PROVIDED RECORDS: Begin

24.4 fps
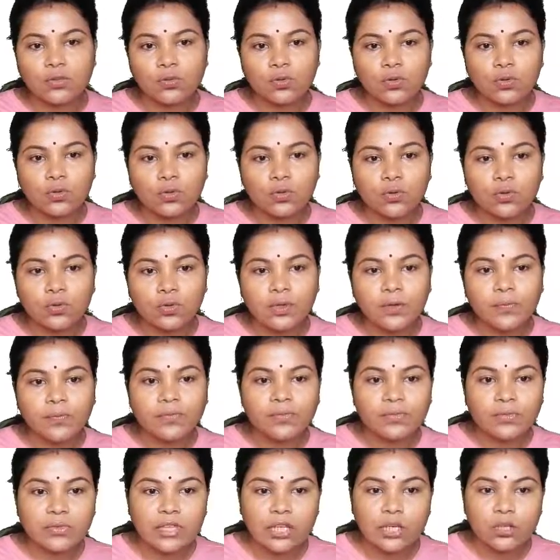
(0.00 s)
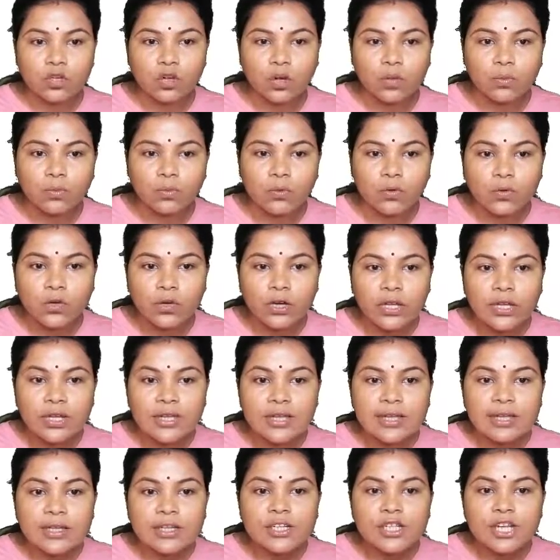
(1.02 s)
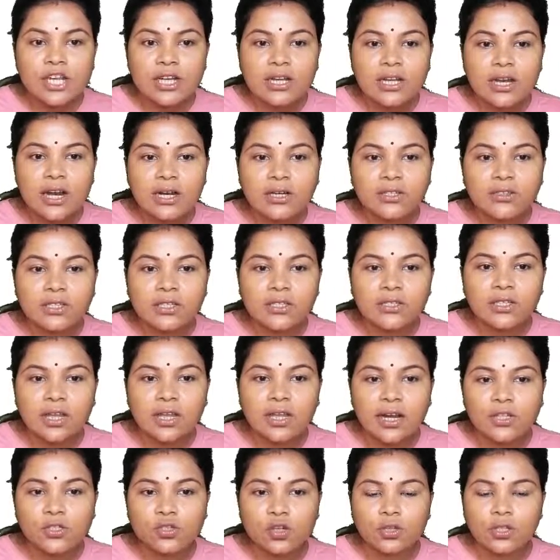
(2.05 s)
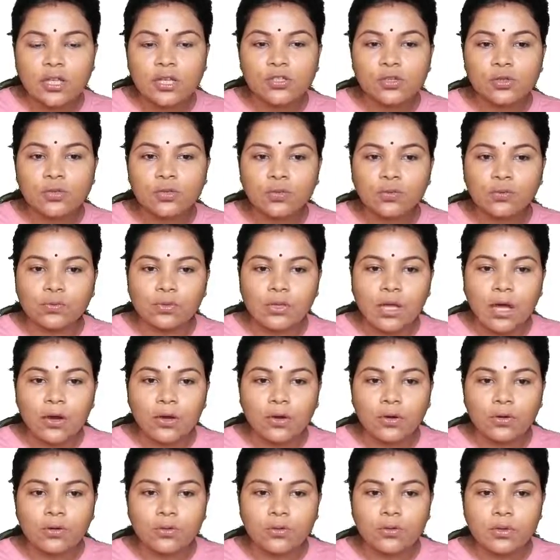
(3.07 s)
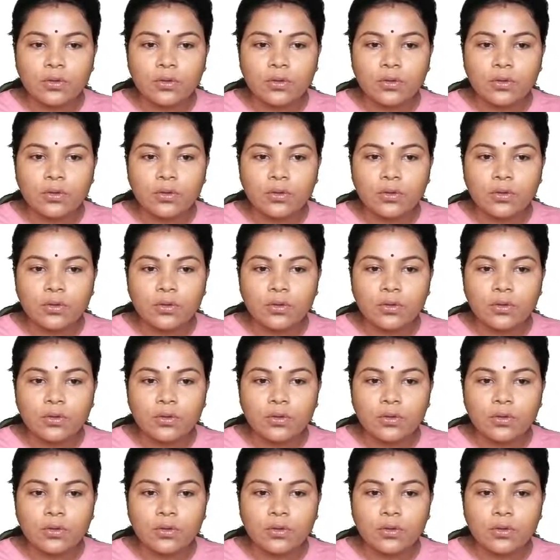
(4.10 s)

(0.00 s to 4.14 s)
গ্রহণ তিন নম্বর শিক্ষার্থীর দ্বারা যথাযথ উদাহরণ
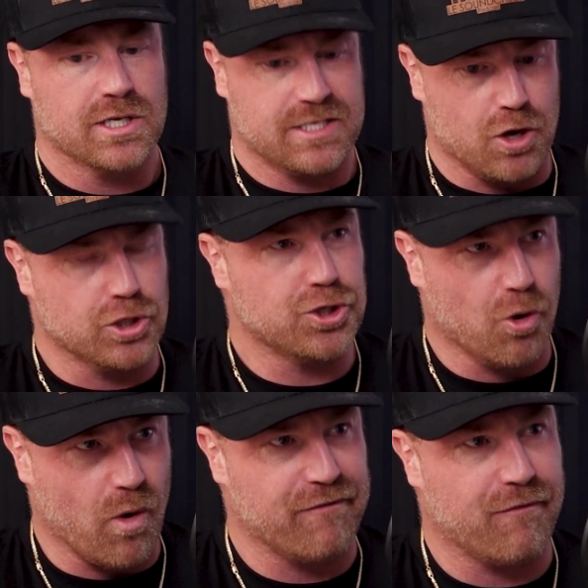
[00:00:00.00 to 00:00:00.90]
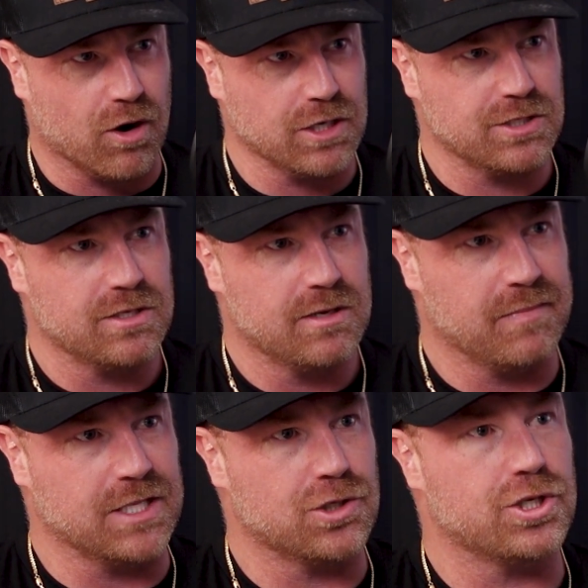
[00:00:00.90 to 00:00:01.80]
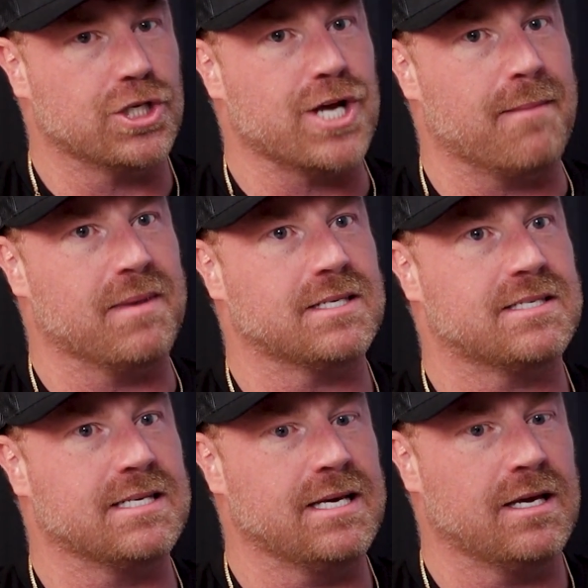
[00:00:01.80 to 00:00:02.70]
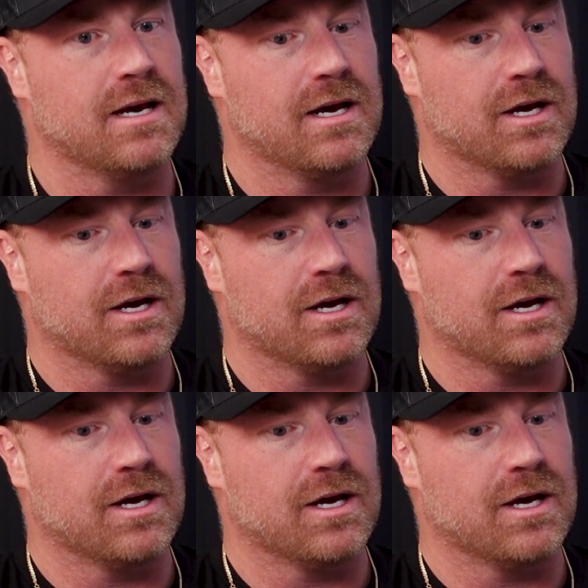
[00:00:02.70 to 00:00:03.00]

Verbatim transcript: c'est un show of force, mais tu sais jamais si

PROVIDED RECORDS: End

• WHAT THIS TASK INVOLVES
Nothing should appear in the answer except the lines from the first line of the data through the line holding "[00:00:02.70 to 00:00:03.00]", exactly as written, with pictures left out.

• RESULT OF THE EXERCISE
24.4 fps
(0.00 s)
(1.02 s)
(2.05 s)
(3.07 s)
(4.10 s)

(0.00 s to 4.14 s)
গ্রহণ তিন নম্বর শিক্ষার্থীর দ্বারা যথাযথ উদাহরণ
[00:00:00.00 to 00:00:00.90]
[00:00:00.90 to 00:00:01.80]
[00:00:01.80 to 00:00:02.70]
[00:00:02.70 to 00:00:03.00]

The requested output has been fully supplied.